Karen Dana
Mexico, US – Painting
“Inherited touch”, 2018
Mixed media on canvas
91 x 112 cm
£2500
“Corporeal Language”, 2019
Oil on canvas
91 x 60 cm
£ 1500
Using painting as a way to understand immigrant mothering better and the way being a foreigner has developed a new personal and social narrative over the years. In her practice, Dana is concerned with exploring the possibilities of paint through expression and experimentation, in order to evoke feelings of tension and highlight the relationship between process and outcome. She approaches painting in a visceral, almost performative way. As a result, the painting oscillates between abstraction and figuration, entropy and order, with her using paint as a tool, medium, and subject.

“Fingers”
Oil on canvas
10 x 15 cm
£300

“Distant Closeness”, 2018
Oil and Ink on Canvas
76 x 107 cm
£1500

“Skin Tales”, 2019
Oil on canvas
10 x 15 cm
£300
My work depicts the multiple roles that immigrant mothers are supposed to inhabit. Seeing my own experience mirrored trough my family history, I think of my grandmother knitting as a way to hold on to her Syrian past, I will apply paint in the way yarn interlaces itself. Digging into the research as an aim to give a voice to all the immigrant mothers who can’t be seen yet. Each attempt gives me something specific and tangible.
“A state of being”, 2019
Oil and ink on canvas
60 x 35 cm
£1500
Artist’s bio:
Karen Dana Cohen was born in 1982 in Mexico City and lives and works in Chicago, IL. She received a BFA from The National Institute of Fine Arts in Mexico City (2005) and earned her MFA degree at Hunter College, New York (2011), where she based her art studio up until 2017.

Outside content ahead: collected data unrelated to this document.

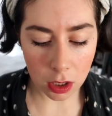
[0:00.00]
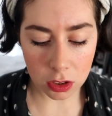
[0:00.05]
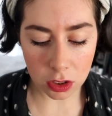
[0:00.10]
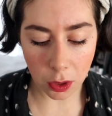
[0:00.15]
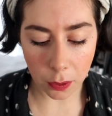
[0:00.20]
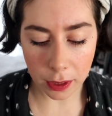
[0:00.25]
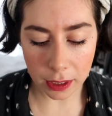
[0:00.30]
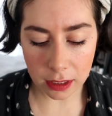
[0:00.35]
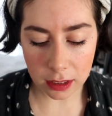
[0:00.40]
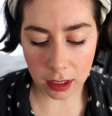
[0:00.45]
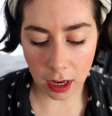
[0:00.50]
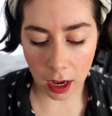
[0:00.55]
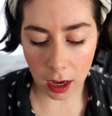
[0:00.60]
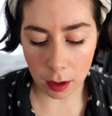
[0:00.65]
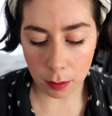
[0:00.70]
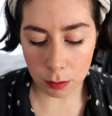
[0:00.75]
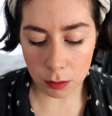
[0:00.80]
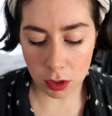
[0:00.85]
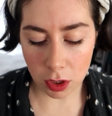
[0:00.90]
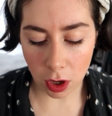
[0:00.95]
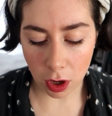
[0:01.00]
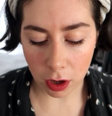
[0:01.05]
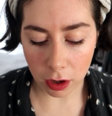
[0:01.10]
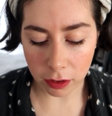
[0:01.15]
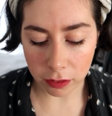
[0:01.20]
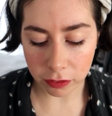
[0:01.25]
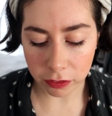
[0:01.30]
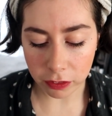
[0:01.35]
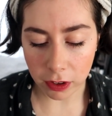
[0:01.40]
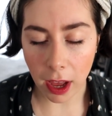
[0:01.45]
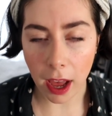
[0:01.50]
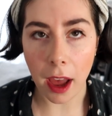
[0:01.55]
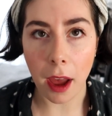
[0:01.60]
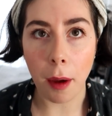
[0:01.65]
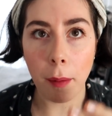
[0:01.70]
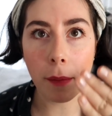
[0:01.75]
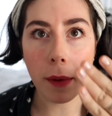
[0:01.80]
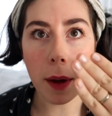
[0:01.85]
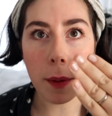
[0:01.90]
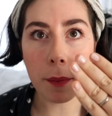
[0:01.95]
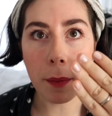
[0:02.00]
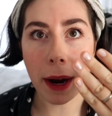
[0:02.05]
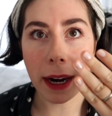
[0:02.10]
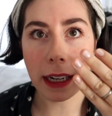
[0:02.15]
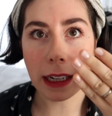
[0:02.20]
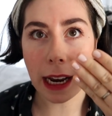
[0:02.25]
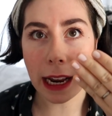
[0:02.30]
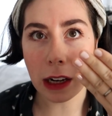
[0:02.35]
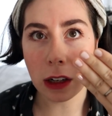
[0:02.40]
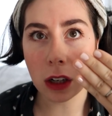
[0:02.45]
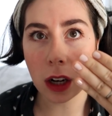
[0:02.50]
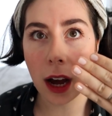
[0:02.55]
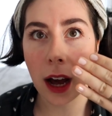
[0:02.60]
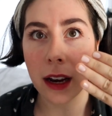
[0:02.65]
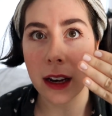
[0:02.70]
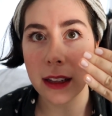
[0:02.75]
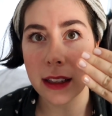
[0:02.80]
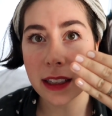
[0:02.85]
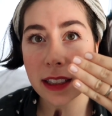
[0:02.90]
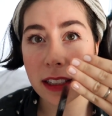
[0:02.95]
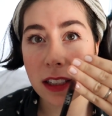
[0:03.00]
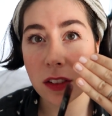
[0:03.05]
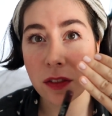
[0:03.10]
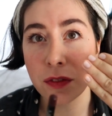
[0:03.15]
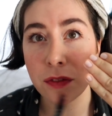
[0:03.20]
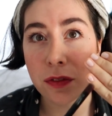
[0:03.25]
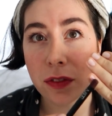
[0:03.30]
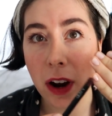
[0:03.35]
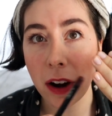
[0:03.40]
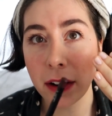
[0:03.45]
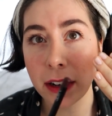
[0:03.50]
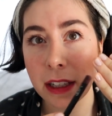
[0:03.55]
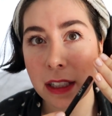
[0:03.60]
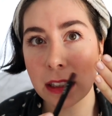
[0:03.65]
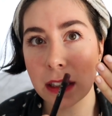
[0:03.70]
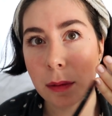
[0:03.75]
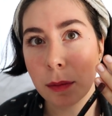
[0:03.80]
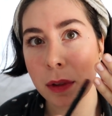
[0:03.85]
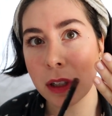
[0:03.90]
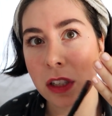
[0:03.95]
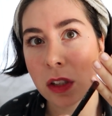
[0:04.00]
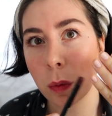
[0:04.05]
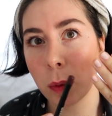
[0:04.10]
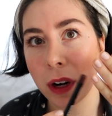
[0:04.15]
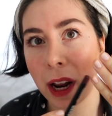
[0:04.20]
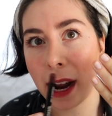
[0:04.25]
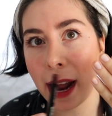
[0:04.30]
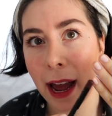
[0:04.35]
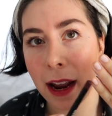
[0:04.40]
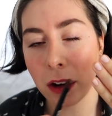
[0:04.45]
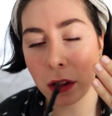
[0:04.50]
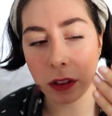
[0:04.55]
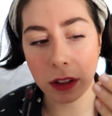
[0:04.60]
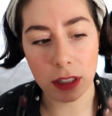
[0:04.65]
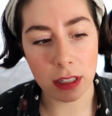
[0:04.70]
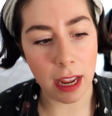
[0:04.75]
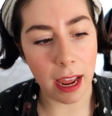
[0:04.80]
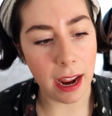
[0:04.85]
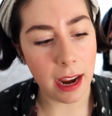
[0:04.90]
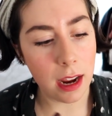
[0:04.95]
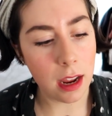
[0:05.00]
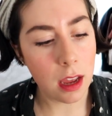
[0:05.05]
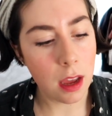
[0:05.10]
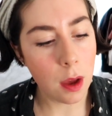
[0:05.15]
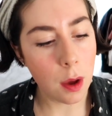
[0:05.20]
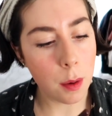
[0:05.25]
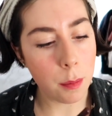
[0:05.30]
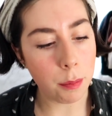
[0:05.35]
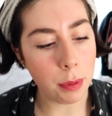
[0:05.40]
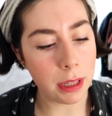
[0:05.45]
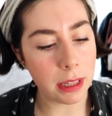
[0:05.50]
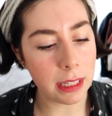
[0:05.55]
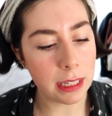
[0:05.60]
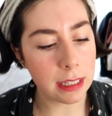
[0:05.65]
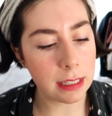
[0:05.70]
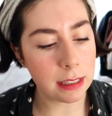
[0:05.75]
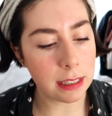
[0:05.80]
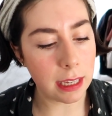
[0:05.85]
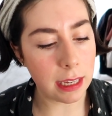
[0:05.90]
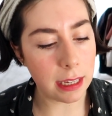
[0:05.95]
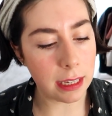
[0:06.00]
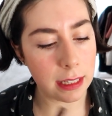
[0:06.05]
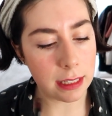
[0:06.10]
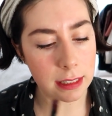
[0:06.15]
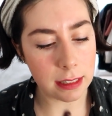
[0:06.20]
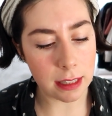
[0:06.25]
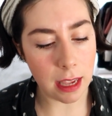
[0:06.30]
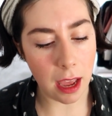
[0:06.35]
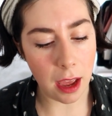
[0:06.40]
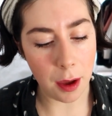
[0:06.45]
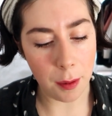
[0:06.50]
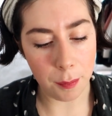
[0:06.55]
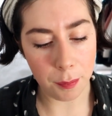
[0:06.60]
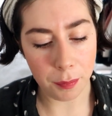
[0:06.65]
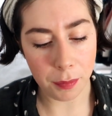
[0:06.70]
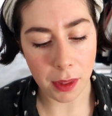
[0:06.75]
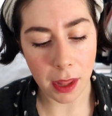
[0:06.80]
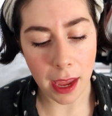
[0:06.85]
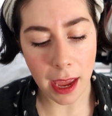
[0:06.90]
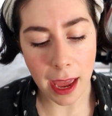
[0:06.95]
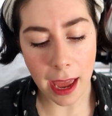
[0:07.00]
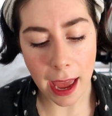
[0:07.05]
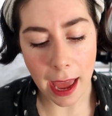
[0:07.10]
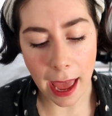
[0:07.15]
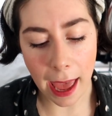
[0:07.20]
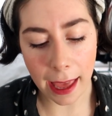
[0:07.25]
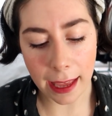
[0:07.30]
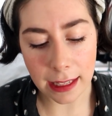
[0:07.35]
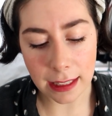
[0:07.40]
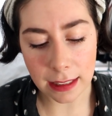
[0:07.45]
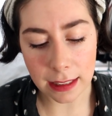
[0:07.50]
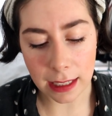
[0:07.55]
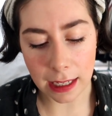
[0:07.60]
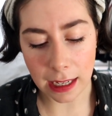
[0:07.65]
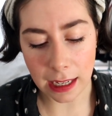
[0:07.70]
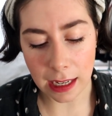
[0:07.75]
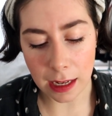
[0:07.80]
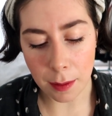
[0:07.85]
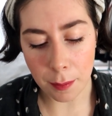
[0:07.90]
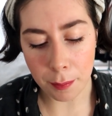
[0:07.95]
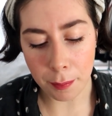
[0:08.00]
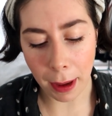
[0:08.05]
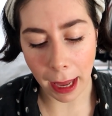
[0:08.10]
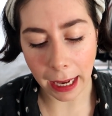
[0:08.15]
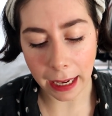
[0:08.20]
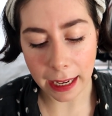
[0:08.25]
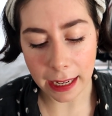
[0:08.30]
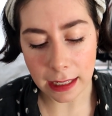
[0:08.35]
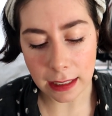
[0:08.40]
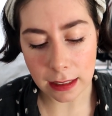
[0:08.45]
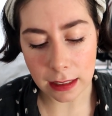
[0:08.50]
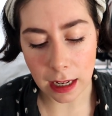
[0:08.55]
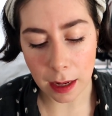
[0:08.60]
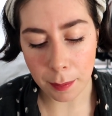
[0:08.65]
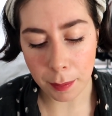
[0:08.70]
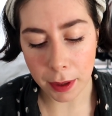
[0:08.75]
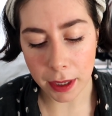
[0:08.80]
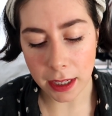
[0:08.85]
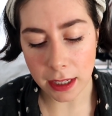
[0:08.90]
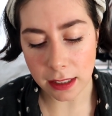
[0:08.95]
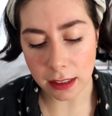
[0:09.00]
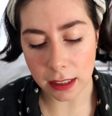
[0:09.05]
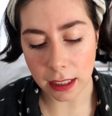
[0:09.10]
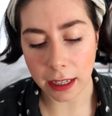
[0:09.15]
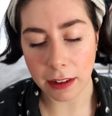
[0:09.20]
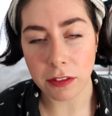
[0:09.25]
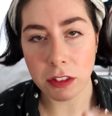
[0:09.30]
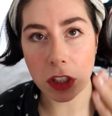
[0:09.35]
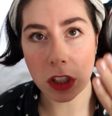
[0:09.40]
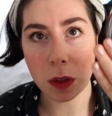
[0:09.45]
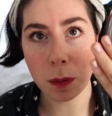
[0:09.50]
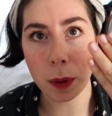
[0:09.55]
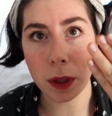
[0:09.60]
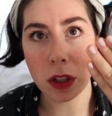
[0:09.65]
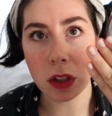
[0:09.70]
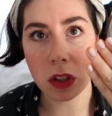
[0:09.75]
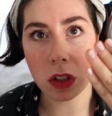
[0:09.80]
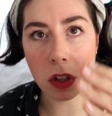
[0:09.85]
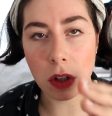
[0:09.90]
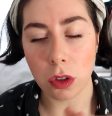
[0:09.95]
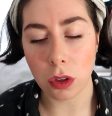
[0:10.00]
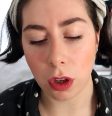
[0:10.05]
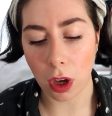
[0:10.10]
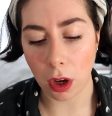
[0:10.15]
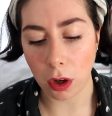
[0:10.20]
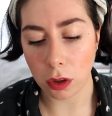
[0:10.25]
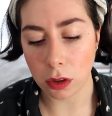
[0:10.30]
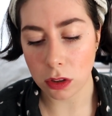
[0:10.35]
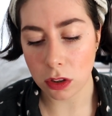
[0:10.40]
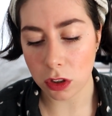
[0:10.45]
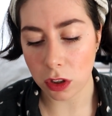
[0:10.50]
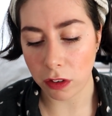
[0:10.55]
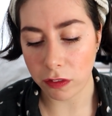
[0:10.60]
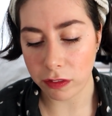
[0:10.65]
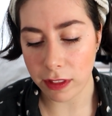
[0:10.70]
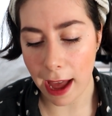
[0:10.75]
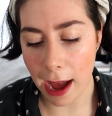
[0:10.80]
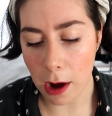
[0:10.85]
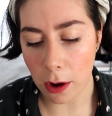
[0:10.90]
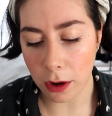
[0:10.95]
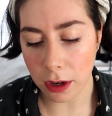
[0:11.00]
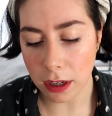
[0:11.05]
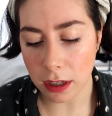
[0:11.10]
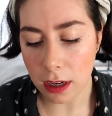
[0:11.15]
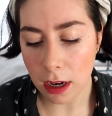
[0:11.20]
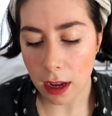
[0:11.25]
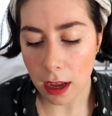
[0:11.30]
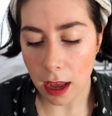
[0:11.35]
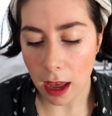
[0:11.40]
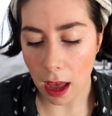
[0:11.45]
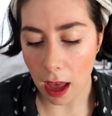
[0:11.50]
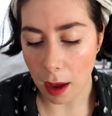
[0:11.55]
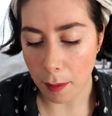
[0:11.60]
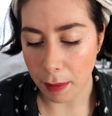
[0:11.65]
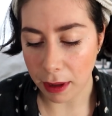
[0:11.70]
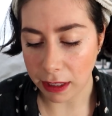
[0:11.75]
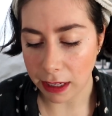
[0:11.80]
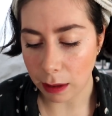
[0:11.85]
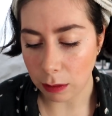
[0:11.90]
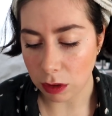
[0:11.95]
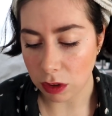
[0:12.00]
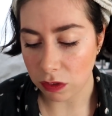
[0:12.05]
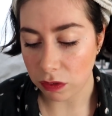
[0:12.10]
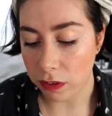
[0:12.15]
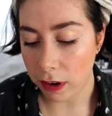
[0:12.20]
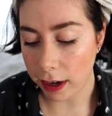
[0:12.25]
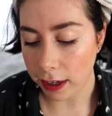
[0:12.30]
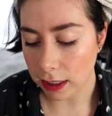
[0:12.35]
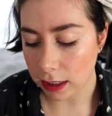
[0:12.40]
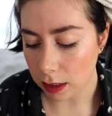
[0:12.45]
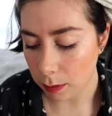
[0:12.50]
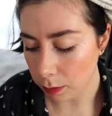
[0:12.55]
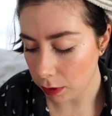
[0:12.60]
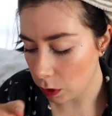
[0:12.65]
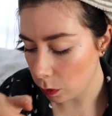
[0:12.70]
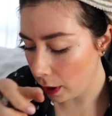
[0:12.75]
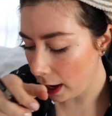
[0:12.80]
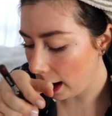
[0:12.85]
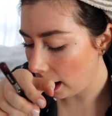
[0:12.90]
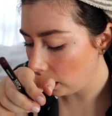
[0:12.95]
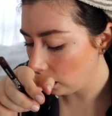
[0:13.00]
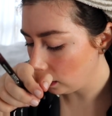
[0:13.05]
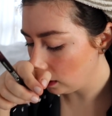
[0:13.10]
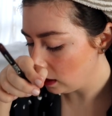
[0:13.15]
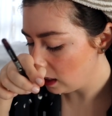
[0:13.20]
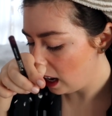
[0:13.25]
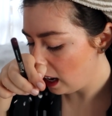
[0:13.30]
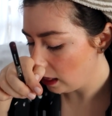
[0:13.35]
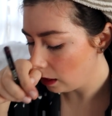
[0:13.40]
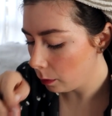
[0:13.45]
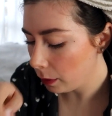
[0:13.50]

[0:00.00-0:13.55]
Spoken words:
So in terms of my nail colour, this is very similar to what I had on the day, but this is Essie Ballet Slippers, and I've just put 2 coats of that on, and that was very similar to what I had on the day.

By experiencing her own family from abroad and beginning to grow into a family of her own she began exploring her painting practice as a more process-based research. The paintings of her recent work are often part of a specific arrangement based in gestures that she discovered inherited from women in her past as a mandate of femininity. The paintings offer an intimate narrative of the role immigrant women need to reinvent their whole self in order to survive, while at the same time defend their own identity through generations.

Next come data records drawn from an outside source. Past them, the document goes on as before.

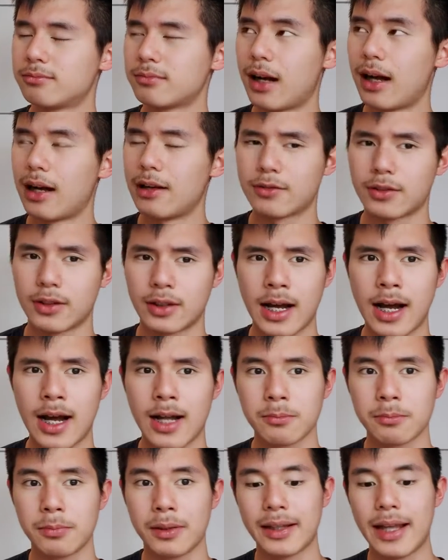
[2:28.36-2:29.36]
I
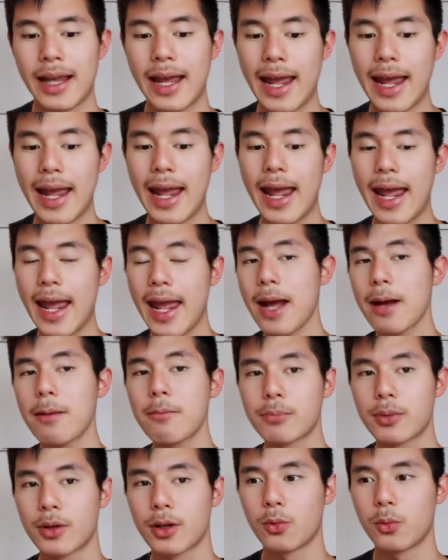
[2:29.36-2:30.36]
forgot. But
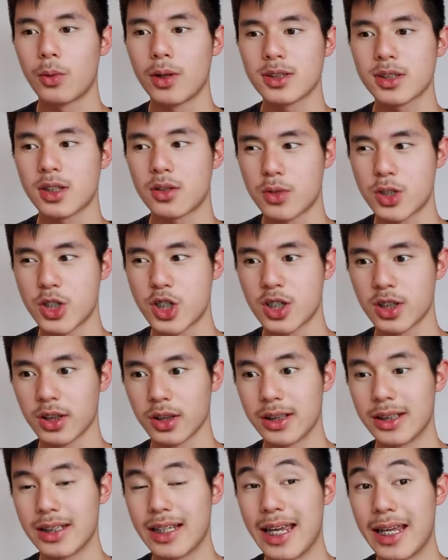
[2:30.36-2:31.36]
Amber was
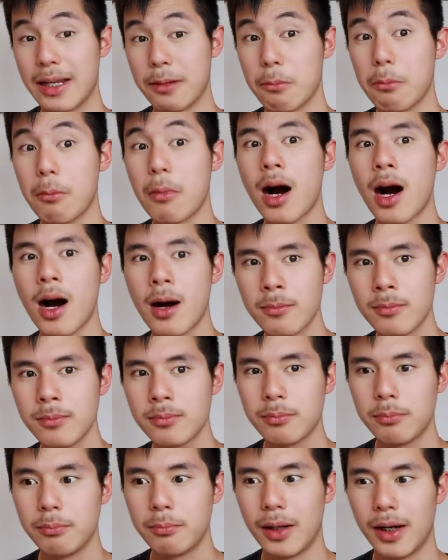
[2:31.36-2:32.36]
originally a mom,
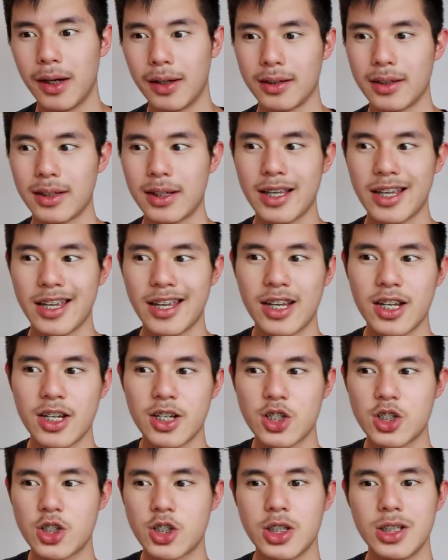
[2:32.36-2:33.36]
but
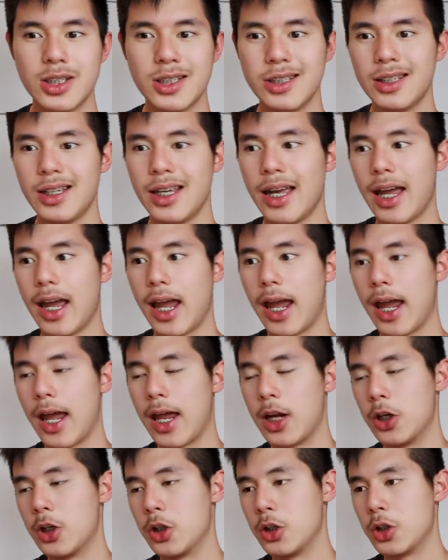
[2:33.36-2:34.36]
she
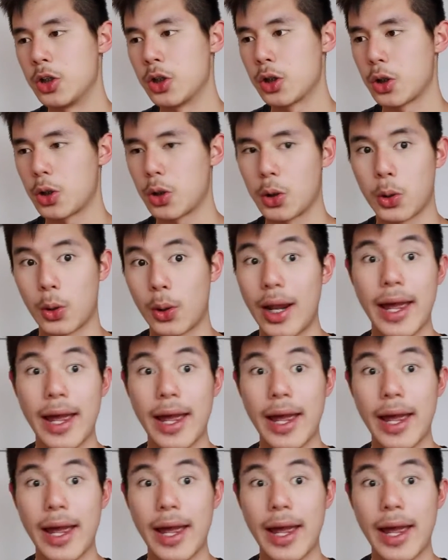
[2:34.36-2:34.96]
and her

She is currently a BOLT artist in residence at Chicago Artists Coalition. She has participated in national and international exhibitions in Mexico, New York, Chicago, Philadelphia, California, and has been awarded several honors including the Chicago Artists Coalition’s BOLT and Field/Work Residencies, FONCA Young Creators Grant, Honorable Mention at the XVI Mexican Painting Biennial, XVI Bienal de Pintura Rufino Tamayo, INBA, Museo Tamayo Arte Contemporaneo; MACO Museo de Arte Contemporáneo de Oaxaca, Mexico. Honors at the XV National Biennale of Painting from Rufino Tamayo Contemporary Art Museum in México and Oaxaca. She currently leads an International critique group of artist mothers.